▶ _Exercise goal_
Write out every entry exactly as given, but omit the pictures.

Saved entries

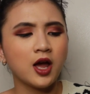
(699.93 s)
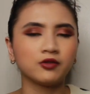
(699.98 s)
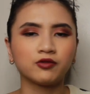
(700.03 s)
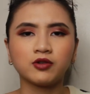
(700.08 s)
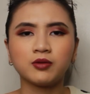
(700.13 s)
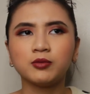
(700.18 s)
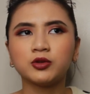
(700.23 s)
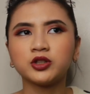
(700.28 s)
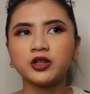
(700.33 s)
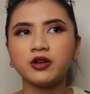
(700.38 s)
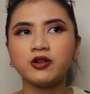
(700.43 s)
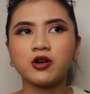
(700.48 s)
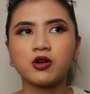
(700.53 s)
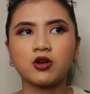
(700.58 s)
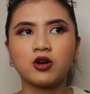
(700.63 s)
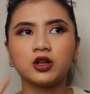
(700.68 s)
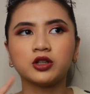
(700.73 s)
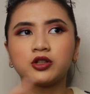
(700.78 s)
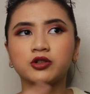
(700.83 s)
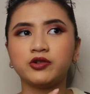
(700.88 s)
From what I
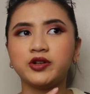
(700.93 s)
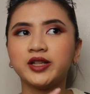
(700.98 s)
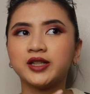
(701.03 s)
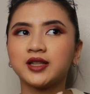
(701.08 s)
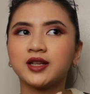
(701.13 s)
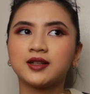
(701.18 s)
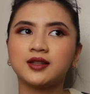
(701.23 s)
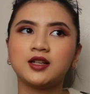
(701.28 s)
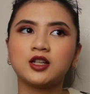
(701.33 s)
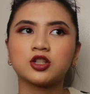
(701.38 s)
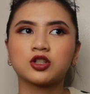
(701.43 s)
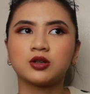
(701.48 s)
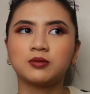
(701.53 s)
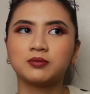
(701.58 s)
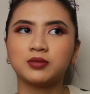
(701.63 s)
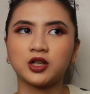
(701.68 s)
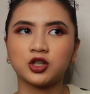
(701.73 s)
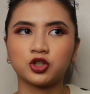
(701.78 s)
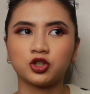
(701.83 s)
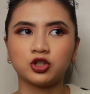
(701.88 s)
recall, the Real Techniques
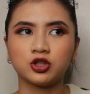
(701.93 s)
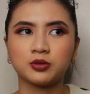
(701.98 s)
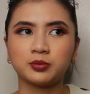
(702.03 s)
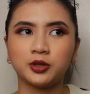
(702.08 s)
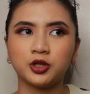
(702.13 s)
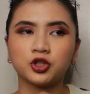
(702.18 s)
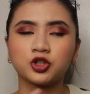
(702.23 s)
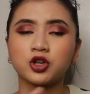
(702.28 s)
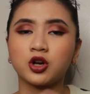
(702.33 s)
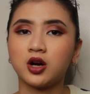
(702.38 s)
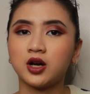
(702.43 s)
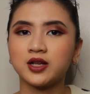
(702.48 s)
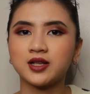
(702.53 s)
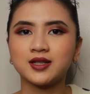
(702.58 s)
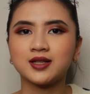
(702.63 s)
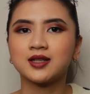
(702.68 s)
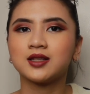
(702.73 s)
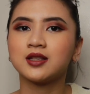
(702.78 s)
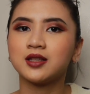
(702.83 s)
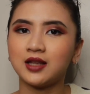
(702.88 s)
complexion sponge
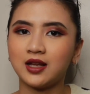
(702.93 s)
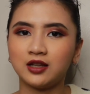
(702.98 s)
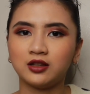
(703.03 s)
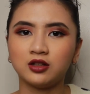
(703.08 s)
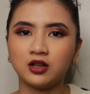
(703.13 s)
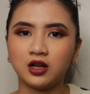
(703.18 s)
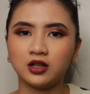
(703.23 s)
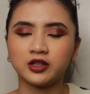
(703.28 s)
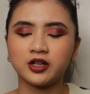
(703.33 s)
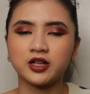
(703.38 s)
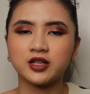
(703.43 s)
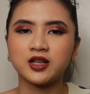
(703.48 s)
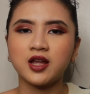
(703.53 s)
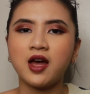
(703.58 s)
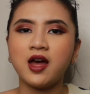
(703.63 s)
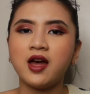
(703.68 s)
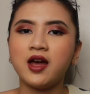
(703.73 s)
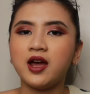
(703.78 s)
costs $10,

▶ _Answer space_
(699.93 s)
(699.98 s)
(700.03 s)
(700.08 s)
(700.13 s)
(700.18 s)
(700.23 s)
(700.28 s)
(700.33 s)
(700.38 s)
(700.43 s)
(700.48 s)
(700.53 s)
(700.58 s)
(700.63 s)
(700.68 s)
(700.73 s)
(700.78 s)
(700.83 s)
(700.88 s)
From what I
(700.93 s)
(700.98 s)
(701.03 s)
(701.08 s)
(701.13 s)
(701.18 s)
(701.23 s)
(701.28 s)
(701.33 s)
(701.38 s)
(701.43 s)
(701.48 s)
(701.53 s)
(701.58 s)
(701.63 s)
(701.68 s)
(701.73 s)
(701.78 s)
(701.83 s)
(701.88 s)
recall, the Real Techniques
(701.93 s)
(701.98 s)
(702.03 s)
(702.08 s)
(702.13 s)
(702.18 s)
(702.23 s)
(702.28 s)
(702.33 s)
(702.38 s)
(702.43 s)
(702.48 s)
(702.53 s)
(702.58 s)
(702.63 s)
(702.68 s)
(702.73 s)
(702.78 s)
(702.83 s)
(702.88 s)
complexion sponge
(702.93 s)
(702.98 s)
(703.03 s)
(703.08 s)
(703.13 s)
(703.18 s)
(703.23 s)
(703.28 s)
(703.33 s)
(703.38 s)
(703.43 s)
(703.48 s)
(703.53 s)
(703.58 s)
(703.63 s)
(703.68 s)
(703.73 s)
(703.78 s)
costs $10,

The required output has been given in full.